- Born: Julio César Bovea Fandiño 6 or 8 September 1934 Santa Marta, Colombia
- Died: 11 September 2009 (aged 75) Bogotá, Colombia
- Genres: vallenato, paseo
- Years active: 1940s–2009

= Julio Bovea =

Colombian musician

Julio César Bovea Fandiño (1934–2009) was a Colombian musician and songwriter.
As leader of the trio Bovea y sus Vallenatos, Bovea helped to develop and popularise the Colombian folk music genre of vallenato, particularly the compositions of Rafael Escalona.

==Biography==
===Early life and education===
Julio Bovea was born in Santa Marta, Colombia, on either 6 or 8 September 1934.
His father was Julio Bovea, a composer, tiplista, guitarist, and stringed instrument maker; his mother was Josefina Fandiño.
Bovea left high school after only one year, due to the death of his father.
Before beginning his career in music, Bovea worked as a barber.

===Music career===
Bovea first played guitar in the ensembles of Guillermo Buitrago and Abel Antonio Villa, among others.
In August 1947 at the age of 12 he formed his own band, a trio initially called the Trío Magdalena and later renamed to Bovea y sus Vallenatos, in which he played lead guitar and sang, along with Alberto Fernández Mindiola on guacharaca and lead vocals, and Ángel Fontanilla on rhythm guitar and backing vocals.
Bovea y sus Vallenatos played a role in the development and popularisation of the Colombian musical genre of vallenato.
Ignacio Castro Contreras described the typical style of the trio as follows:

Un punteo en guitarra al inicio de la canción, con bastantes trinos y trémolos haciendo la frase melódica principal y cuya ejecución corre a cargo del propio Julio Bovea, luego la voz de Alberto Fernández, con las estrofas de la canción, el estribillo a tres voces, repetición de la frase melódica con la guitarra y estribillo final.
A guitar plucking at the beginning of the song, with many trills and tremolos making the main melodic phrase, executed by Julio Bovea himself, followed by the voice of Alberto Fernández, with the verses of the song, the chorus in three voices, repetition of the melodic phrase on the guitar, and the final chorus.

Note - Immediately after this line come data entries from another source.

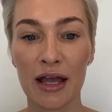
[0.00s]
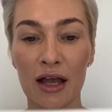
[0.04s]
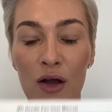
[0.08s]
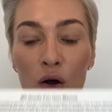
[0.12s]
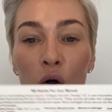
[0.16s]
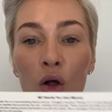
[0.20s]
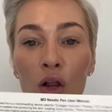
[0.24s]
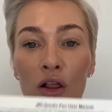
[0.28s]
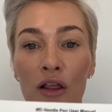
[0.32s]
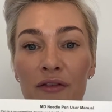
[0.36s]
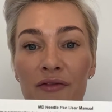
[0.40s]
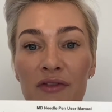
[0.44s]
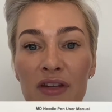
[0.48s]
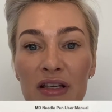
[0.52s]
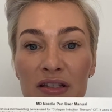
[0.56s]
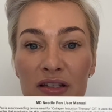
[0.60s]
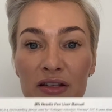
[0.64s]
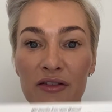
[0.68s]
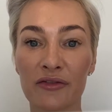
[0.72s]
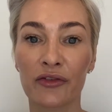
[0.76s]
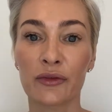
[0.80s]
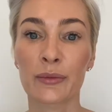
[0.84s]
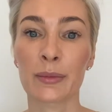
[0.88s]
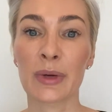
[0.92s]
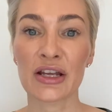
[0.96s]
All of this
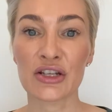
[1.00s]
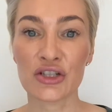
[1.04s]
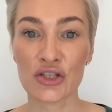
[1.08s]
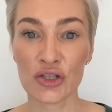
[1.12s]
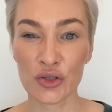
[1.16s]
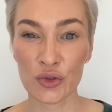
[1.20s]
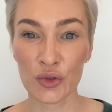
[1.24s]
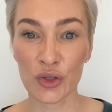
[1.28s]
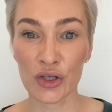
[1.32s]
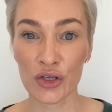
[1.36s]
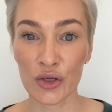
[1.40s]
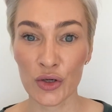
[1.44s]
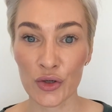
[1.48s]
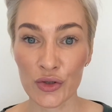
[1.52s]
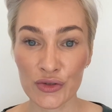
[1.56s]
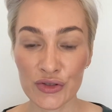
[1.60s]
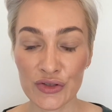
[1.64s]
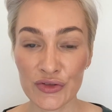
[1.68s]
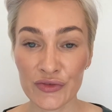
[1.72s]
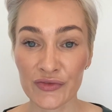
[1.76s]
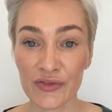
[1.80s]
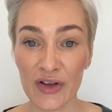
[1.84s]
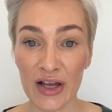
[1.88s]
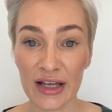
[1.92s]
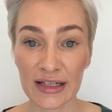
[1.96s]
information you can
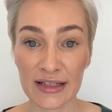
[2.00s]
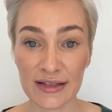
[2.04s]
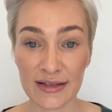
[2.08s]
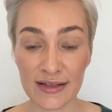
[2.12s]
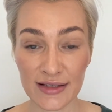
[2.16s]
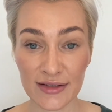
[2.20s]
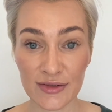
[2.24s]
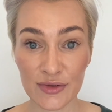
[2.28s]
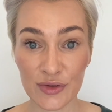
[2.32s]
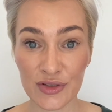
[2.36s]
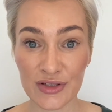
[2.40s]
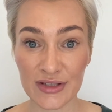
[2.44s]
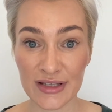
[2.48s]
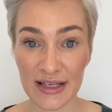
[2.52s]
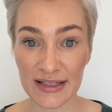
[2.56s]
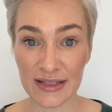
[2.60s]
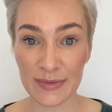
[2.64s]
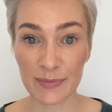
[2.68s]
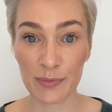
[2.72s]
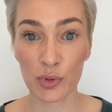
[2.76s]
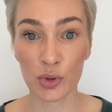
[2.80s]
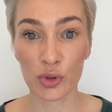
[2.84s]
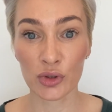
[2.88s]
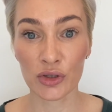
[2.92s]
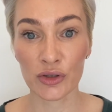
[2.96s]
also find in the Success
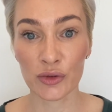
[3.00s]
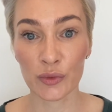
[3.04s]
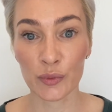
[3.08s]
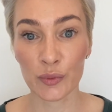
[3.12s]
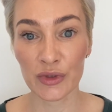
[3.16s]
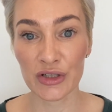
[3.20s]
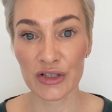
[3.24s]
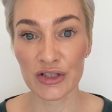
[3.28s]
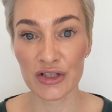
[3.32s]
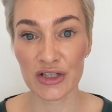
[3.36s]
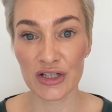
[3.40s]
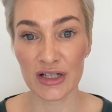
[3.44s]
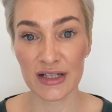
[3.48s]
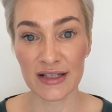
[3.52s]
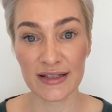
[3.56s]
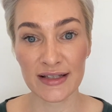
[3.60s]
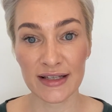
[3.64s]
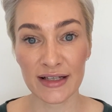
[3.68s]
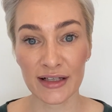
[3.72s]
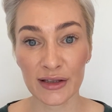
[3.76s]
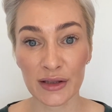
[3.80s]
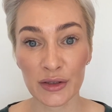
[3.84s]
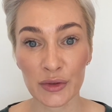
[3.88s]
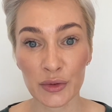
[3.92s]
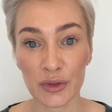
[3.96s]
portal, which is
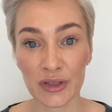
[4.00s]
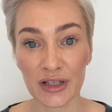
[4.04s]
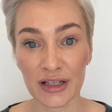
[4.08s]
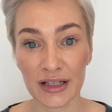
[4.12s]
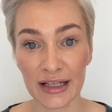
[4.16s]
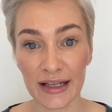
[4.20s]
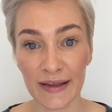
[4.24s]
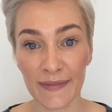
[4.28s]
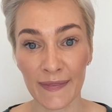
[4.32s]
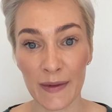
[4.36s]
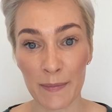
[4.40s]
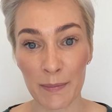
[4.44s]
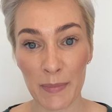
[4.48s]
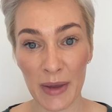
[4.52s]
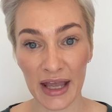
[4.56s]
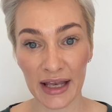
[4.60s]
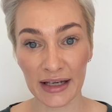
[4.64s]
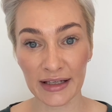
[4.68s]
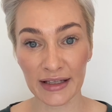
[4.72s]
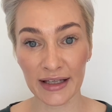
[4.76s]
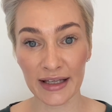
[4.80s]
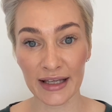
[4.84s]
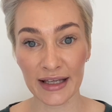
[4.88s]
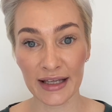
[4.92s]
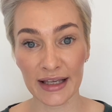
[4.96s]
included in the
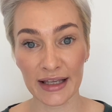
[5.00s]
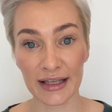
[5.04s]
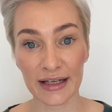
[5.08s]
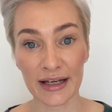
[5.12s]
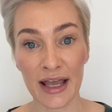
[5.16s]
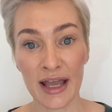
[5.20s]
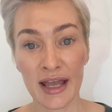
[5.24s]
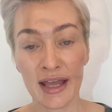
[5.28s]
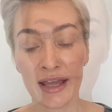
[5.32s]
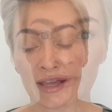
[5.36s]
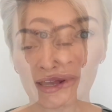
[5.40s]
pen kit.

Bovea y sus Vallenatos are particularly known for their recordings of the compositions of Rafael Escalona, including "La Casa en el Aire".
Their 1962 album Cantos Vallenatos de Escalona was the first collection of Escalona's compositions, and was successful in Bogotá, where vallento was at the time poorly received.
Bovea also recorded and popularised several songs written by Rafael Campo Miranda.
Bovea's own compositions include "La Mujer Celosa", "El Montañero", and "El Tigre Guapo".

In the 1950s Bovea y sus Vallenatos toured Argentina and were so well received that they decided to stay. Fernández and Fontanilla returned to Colombia in 1969, and Bovea formed a new group that released several albums with RCA Victor.
Later Bovea also returned to Colombia, where he continued to perform until his death on 11 September 2009.